:: The problem ::
The records are to be repeated in full, with the images removed.

-- Opening Marker --

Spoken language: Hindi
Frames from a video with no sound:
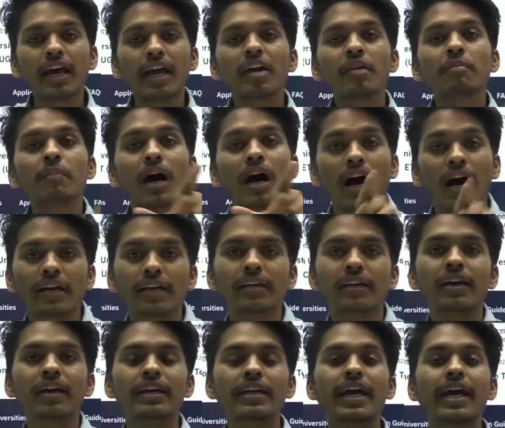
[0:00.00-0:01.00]
एम आई
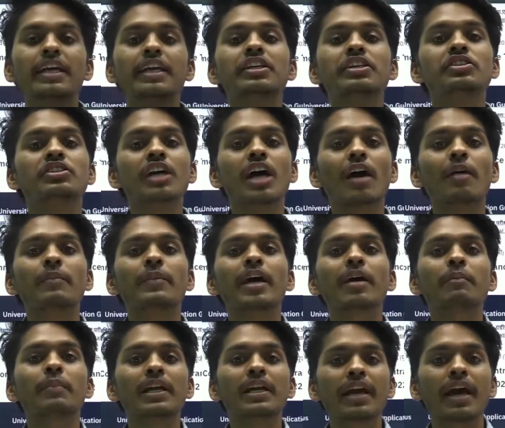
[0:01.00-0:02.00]
यानी कि जामिया
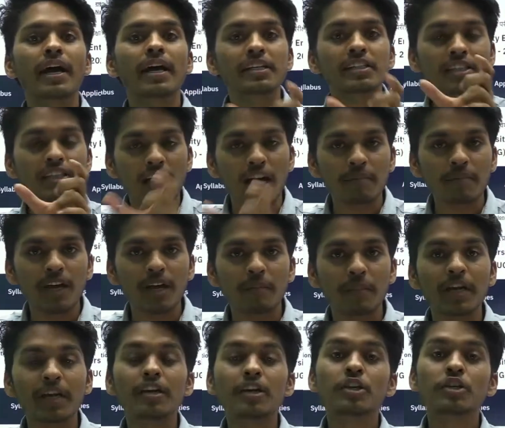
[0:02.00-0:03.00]
मिलिया इस्लामिया
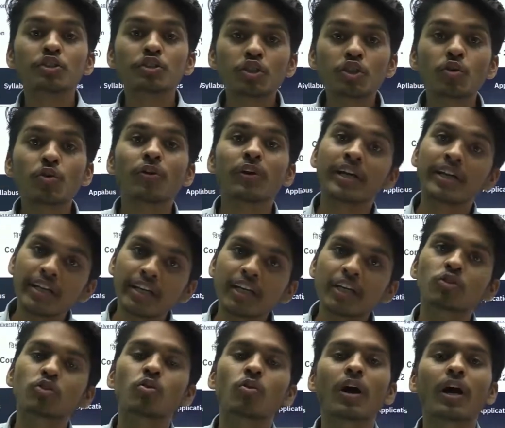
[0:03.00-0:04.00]
में सी e के
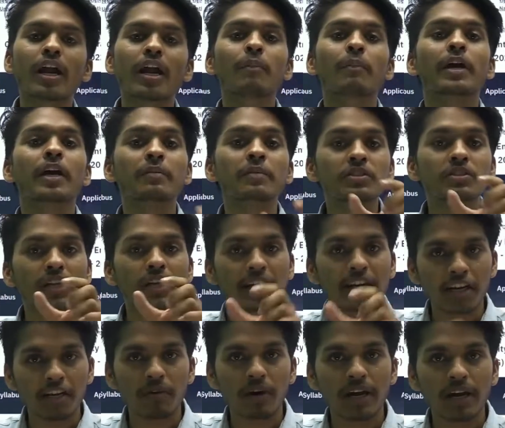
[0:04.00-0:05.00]
थ्रू अगर आप एडमिशन
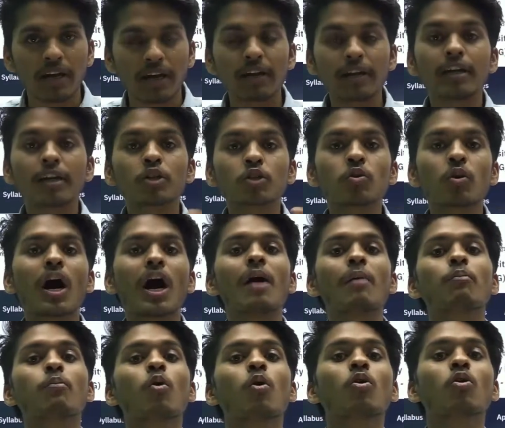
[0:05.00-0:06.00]
लेने वाले हैं तो
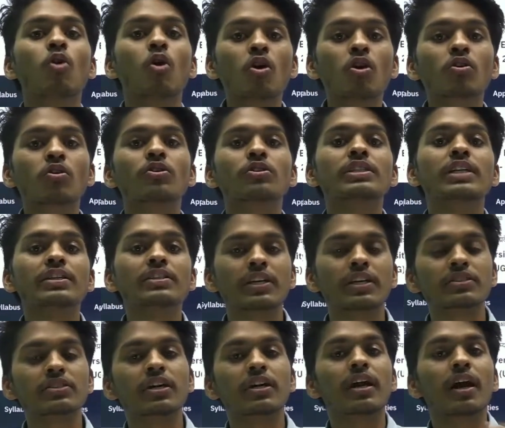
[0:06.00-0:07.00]
आपको कौन कौन सा
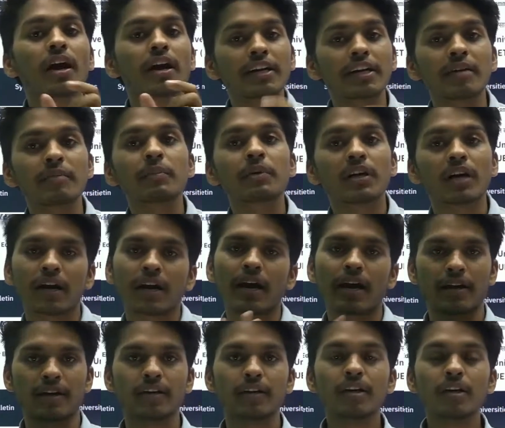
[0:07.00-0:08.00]
सेक्शन अटेम्प्ट करना
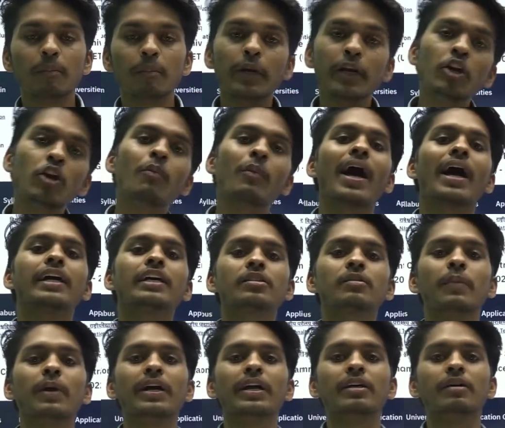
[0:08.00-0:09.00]
है वीडियो में आगे से
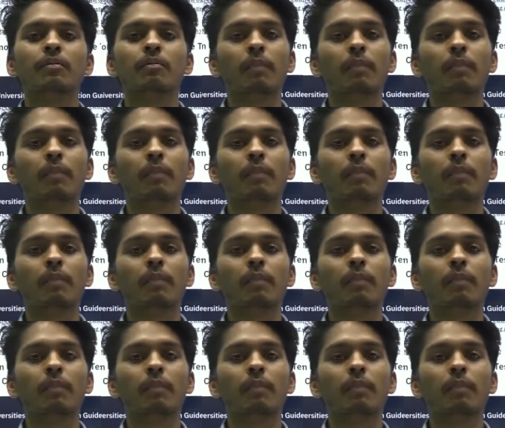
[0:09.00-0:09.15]
बढ़ने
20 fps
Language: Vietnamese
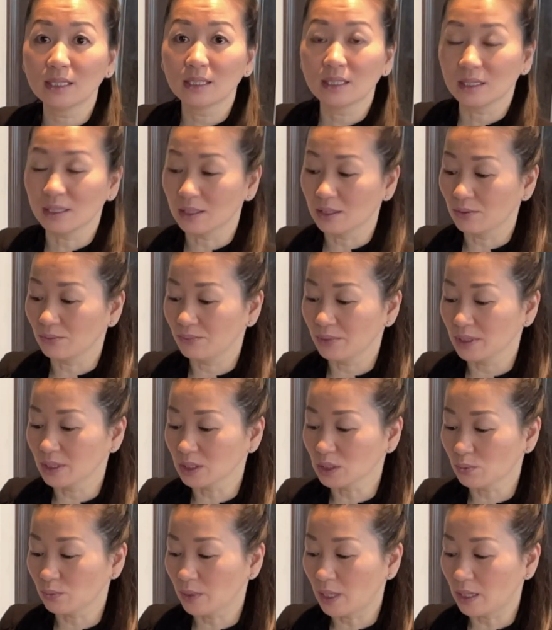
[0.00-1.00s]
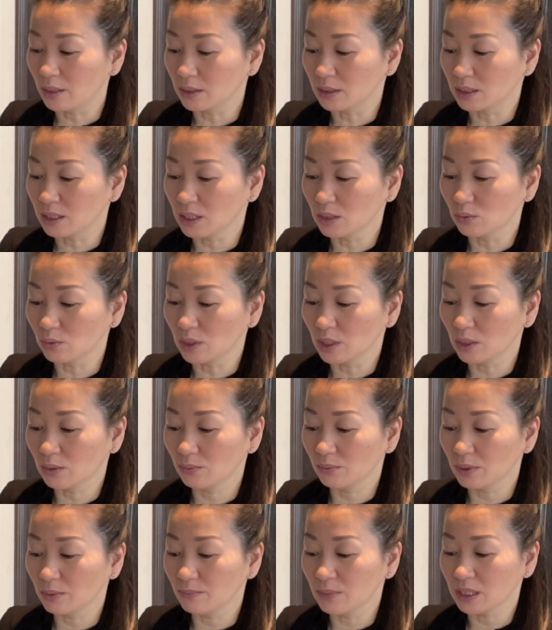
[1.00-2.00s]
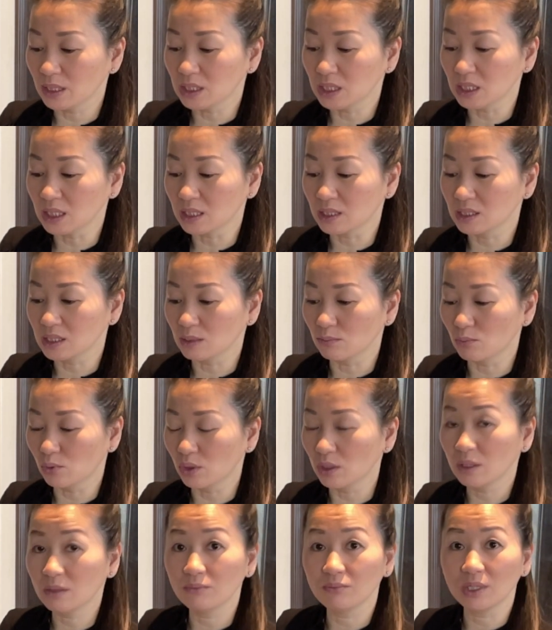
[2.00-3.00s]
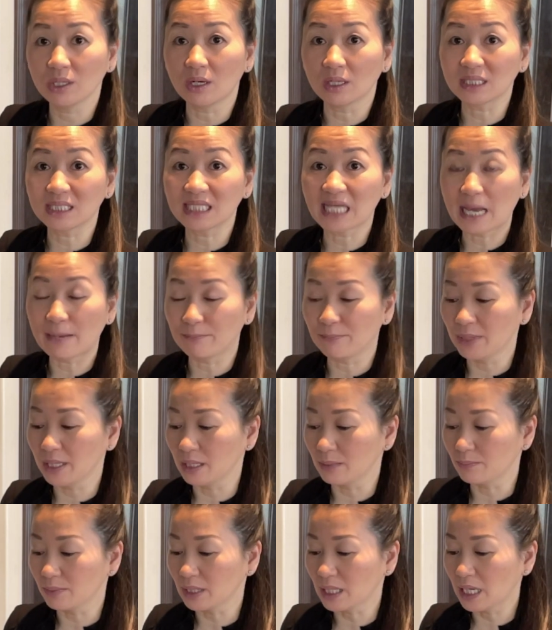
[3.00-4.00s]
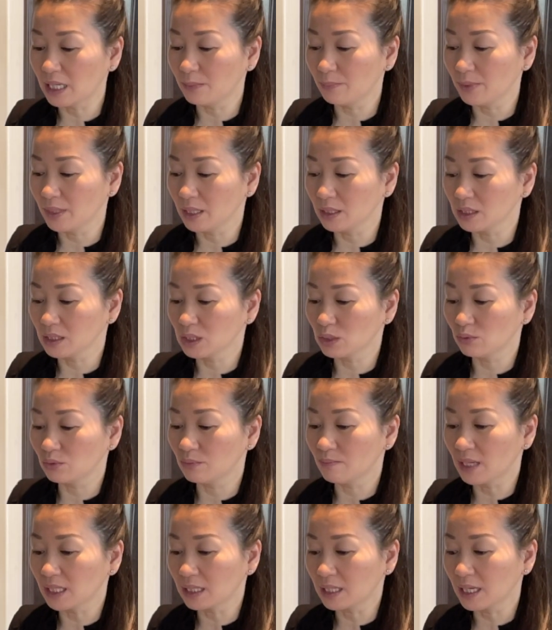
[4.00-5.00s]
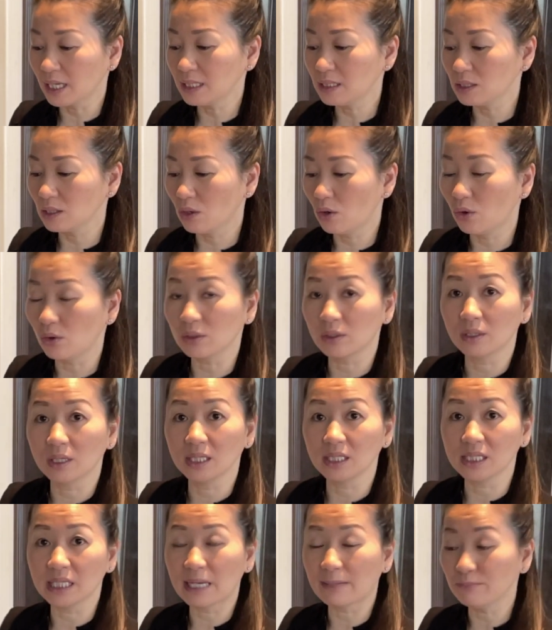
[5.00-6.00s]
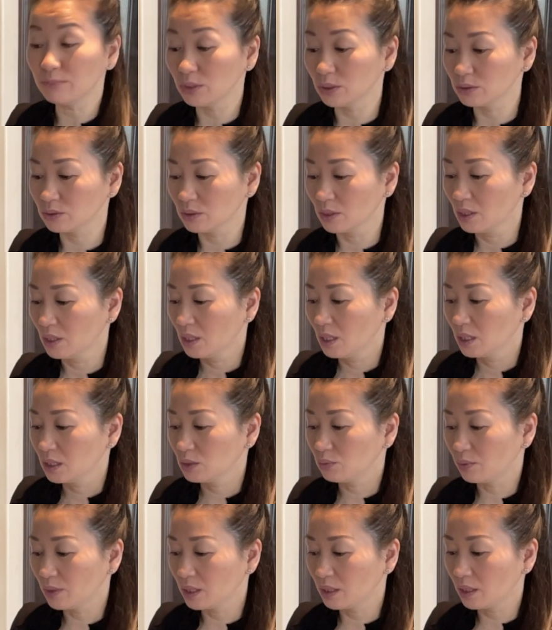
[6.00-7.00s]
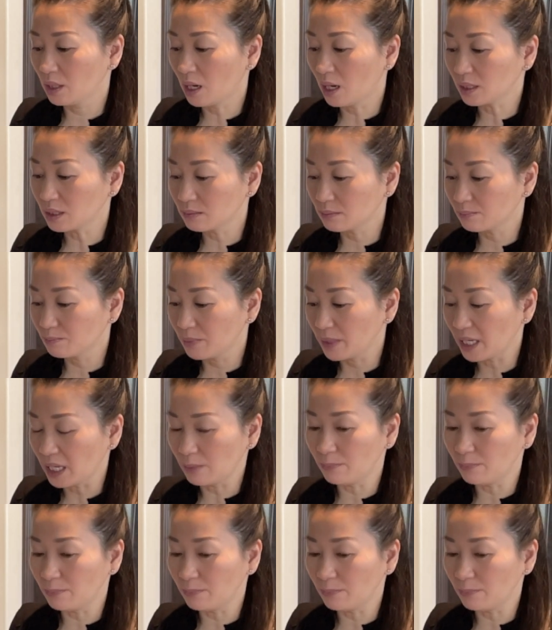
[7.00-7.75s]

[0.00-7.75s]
á vì đang thua ai cả tiêu nắng vì miên chiết trường muốn vì ọt xa pay tay nó bây giờ dương thua bánh canh dương hột hay nhám như thua ọt phải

-- Closing Marker --

:: Response area ::
Spoken language: Hindi
Frames from a video with no sound:
[0:00.00-0:01.00]
एम आई
[0:01.00-0:02.00]
यानी कि जामिया
[0:02.00-0:03.00]
मिलिया इस्लामिया
[0:03.00-0:04.00]
में सी e के
[0:04.00-0:05.00]
थ्रू अगर आप एडमिशन
[0:05.00-0:06.00]
लेने वाले हैं तो
[0:06.00-0:07.00]
आपको कौन कौन सा
[0:07.00-0:08.00]
सेक्शन अटेम्प्ट करना
[0:08.00-0:09.00]
है वीडियो में आगे से
[0:09.00-0:09.15]
बढ़ने
20 fps
Language: Vietnamese
[0.00-1.00s]
[1.00-2.00s]
[2.00-3.00s]
[3.00-4.00s]
[4.00-5.00s]
[5.00-6.00s]
[6.00-7.00s]
[7.00-7.75s]

[0.00-7.75s]
á vì đang thua ai cả tiêu nắng vì miên chiết trường muốn vì ọt xa pay tay nó bây giờ dương thua bánh canh dương hột hay nhám như thua ọt phải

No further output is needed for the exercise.